**Exercise**. When you come to the line with "Silent video, 20 frames per second.", begin repeating; continue exactly through the final line of the records and include nothing from before.

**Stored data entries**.
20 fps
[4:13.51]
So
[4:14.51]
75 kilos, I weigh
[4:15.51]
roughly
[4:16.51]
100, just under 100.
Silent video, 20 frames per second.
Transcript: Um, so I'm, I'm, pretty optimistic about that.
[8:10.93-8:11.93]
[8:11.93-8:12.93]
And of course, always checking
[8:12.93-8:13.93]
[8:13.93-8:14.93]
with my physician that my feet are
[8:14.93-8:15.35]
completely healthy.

**Response to the task**.
Silent video, 20 frames per second.
Transcript: Um, so I'm, I'm, pretty optimistic about that.
[8:10.93-8:11.93]
[8:11.93-8:12.93]
And of course, always checking
[8:12.93-8:13.93]
[8:13.93-8:14.93]
with my physician that my feet are
[8:14.93-8:15.35]
completely healthy.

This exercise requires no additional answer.